# Task input
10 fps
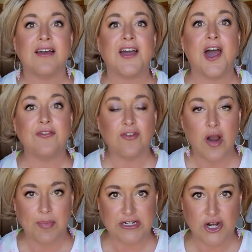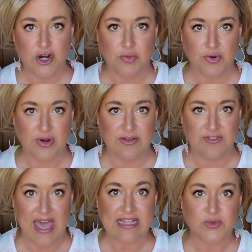cover up a dark root
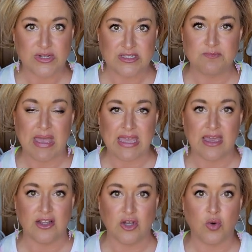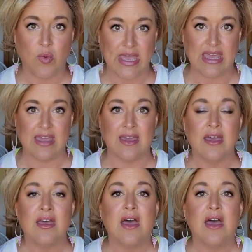if that's what's making it look wiggy.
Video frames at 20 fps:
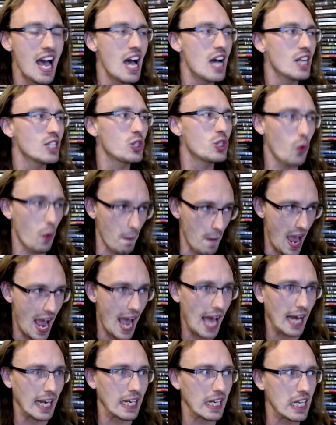to a
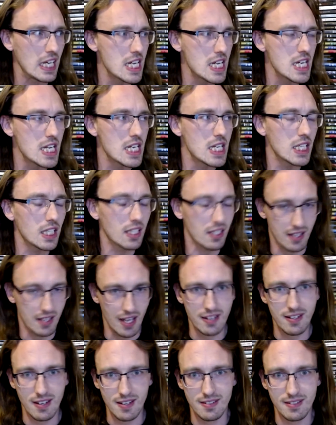man that
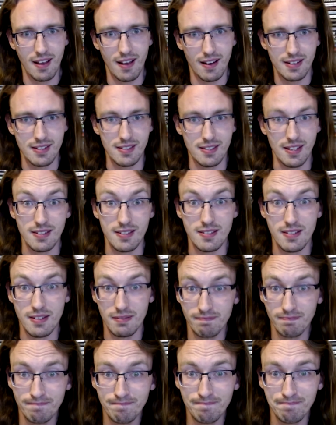does not exist.
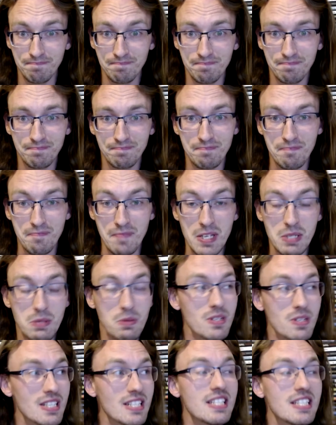this
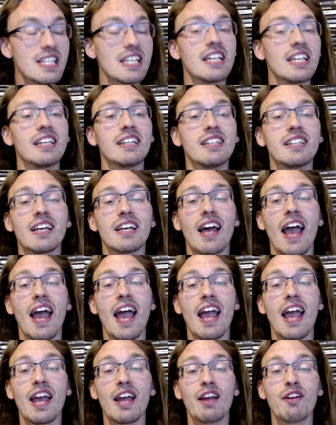was indeed
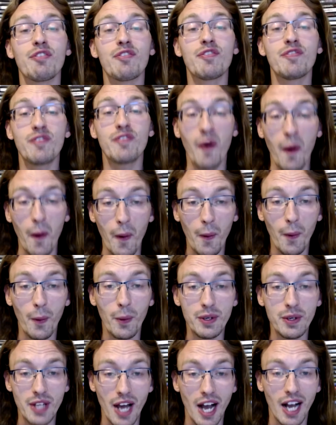a faux
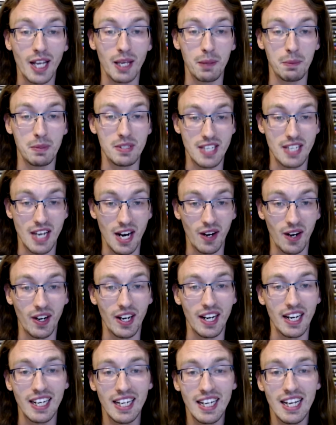documentary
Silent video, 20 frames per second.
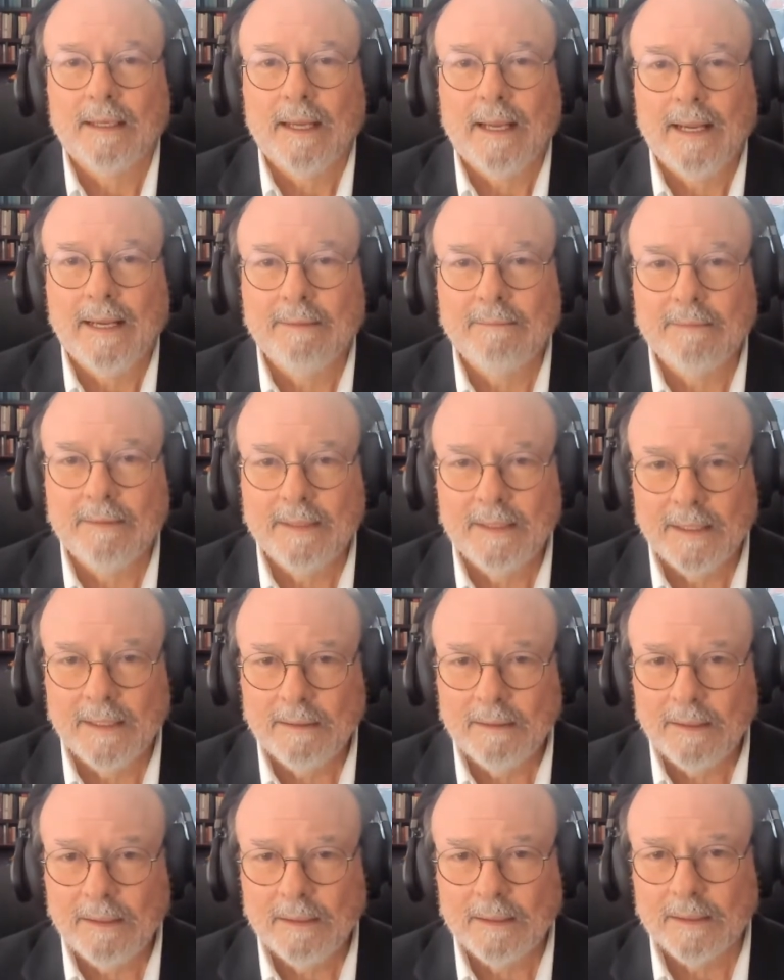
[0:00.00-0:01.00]
And
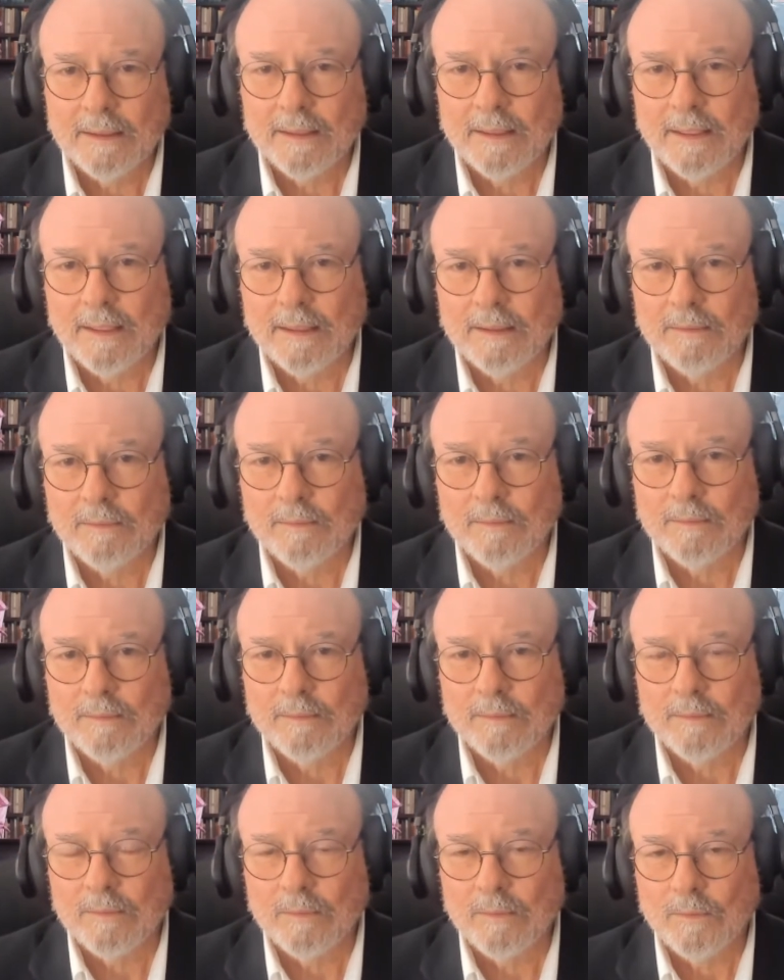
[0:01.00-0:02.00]
then
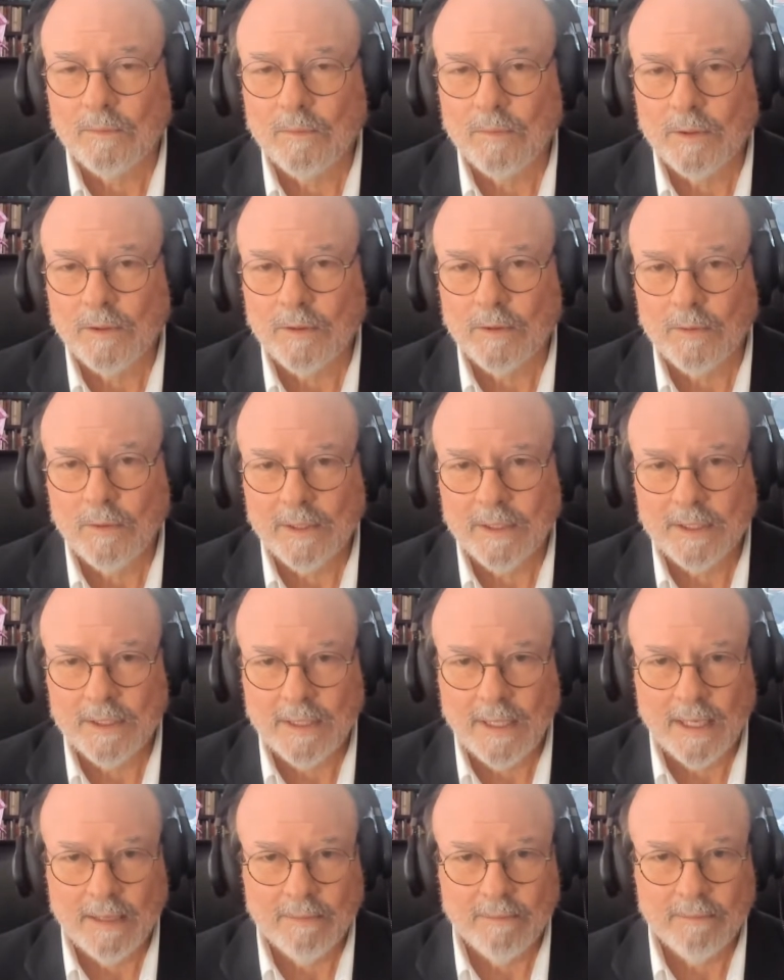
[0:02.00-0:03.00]
we're going to
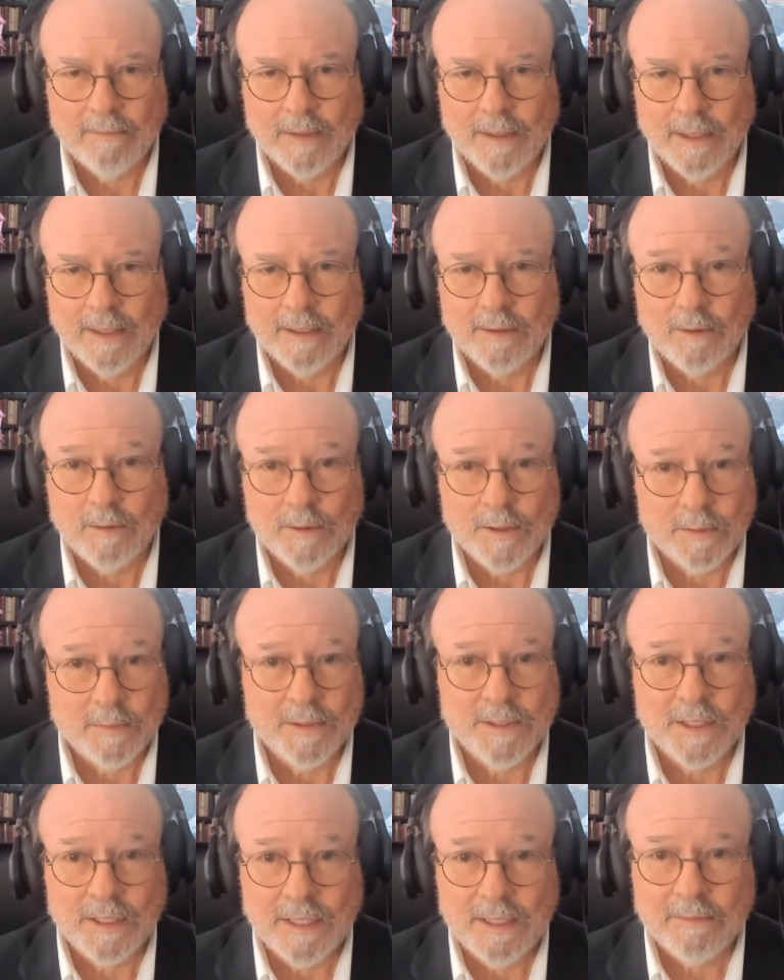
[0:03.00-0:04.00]
have a
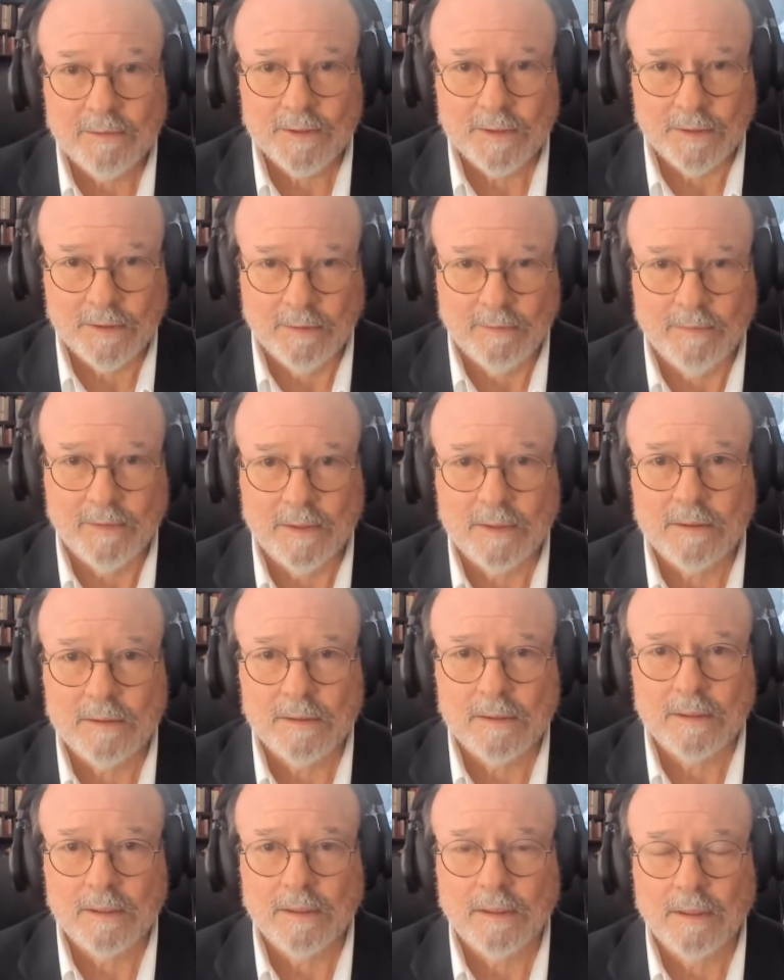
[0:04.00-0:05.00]
Christmas Eve
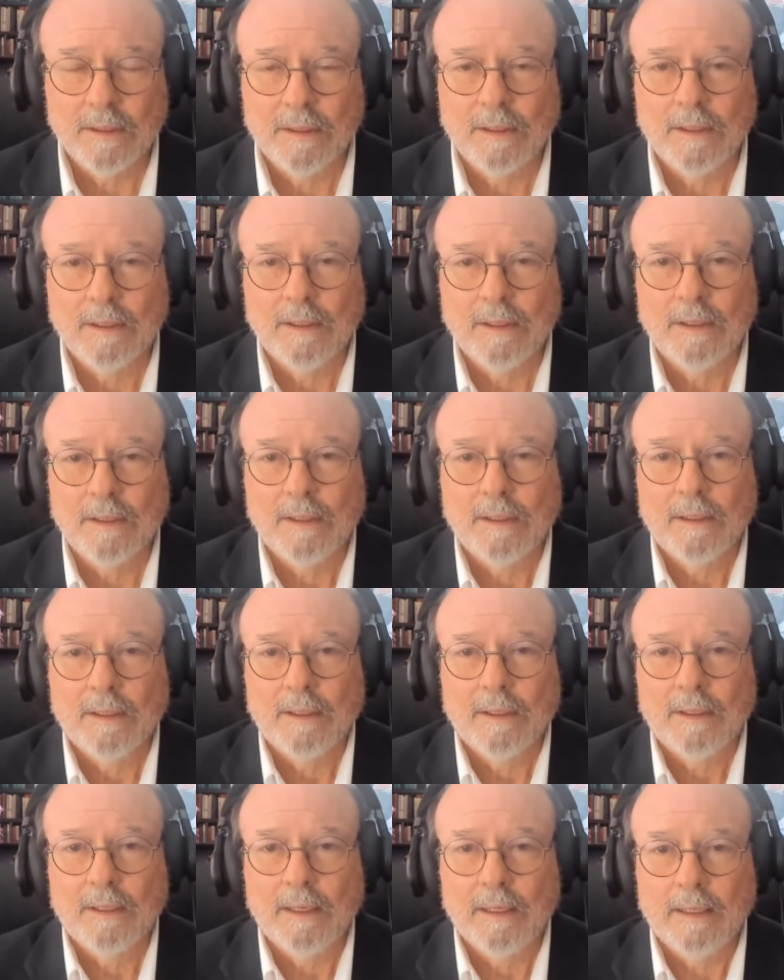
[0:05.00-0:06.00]
service
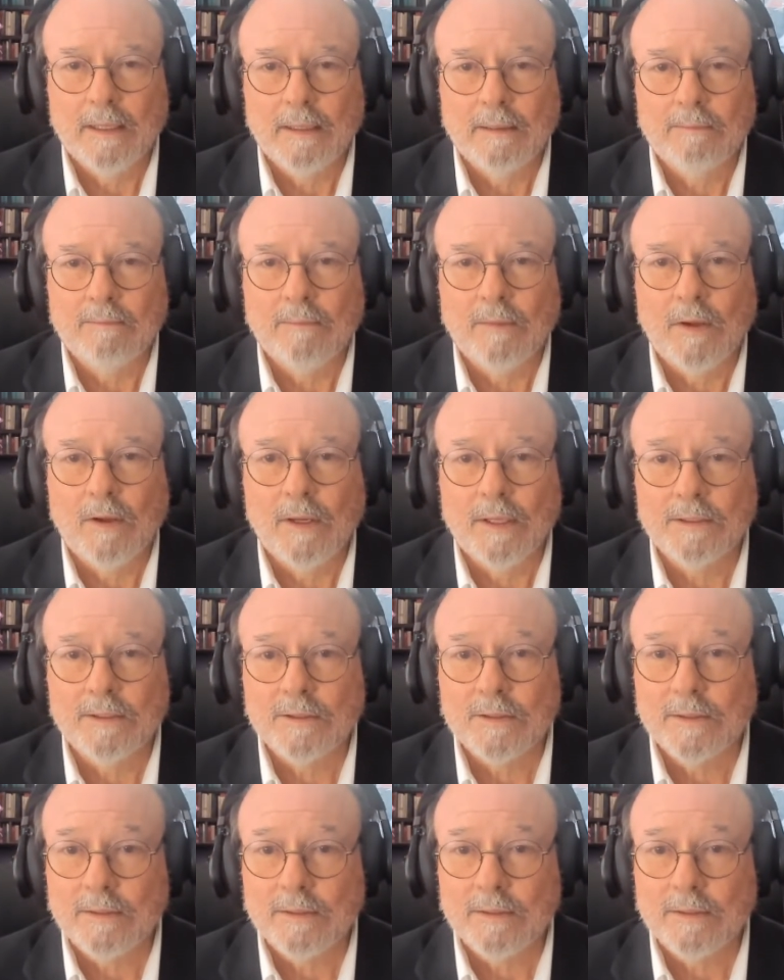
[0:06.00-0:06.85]
on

# Task requirements
The result should be the full material above, word for word, with its pictures omitted.

# Result
10 fps
cover up a dark root
if that's what's making it look wiggy.
Video frames at 20 fps:
to a
man that
does not exist.
this
was indeed
a faux
documentary
Silent video, 20 frames per second.
[0:00.00-0:01.00]
And
[0:01.00-0:02.00]
then
[0:02.00-0:03.00]
we're going to
[0:03.00-0:04.00]
have a
[0:04.00-0:05.00]
Christmas Eve
[0:05.00-0:06.00]
service
[0:06.00-0:06.85]
on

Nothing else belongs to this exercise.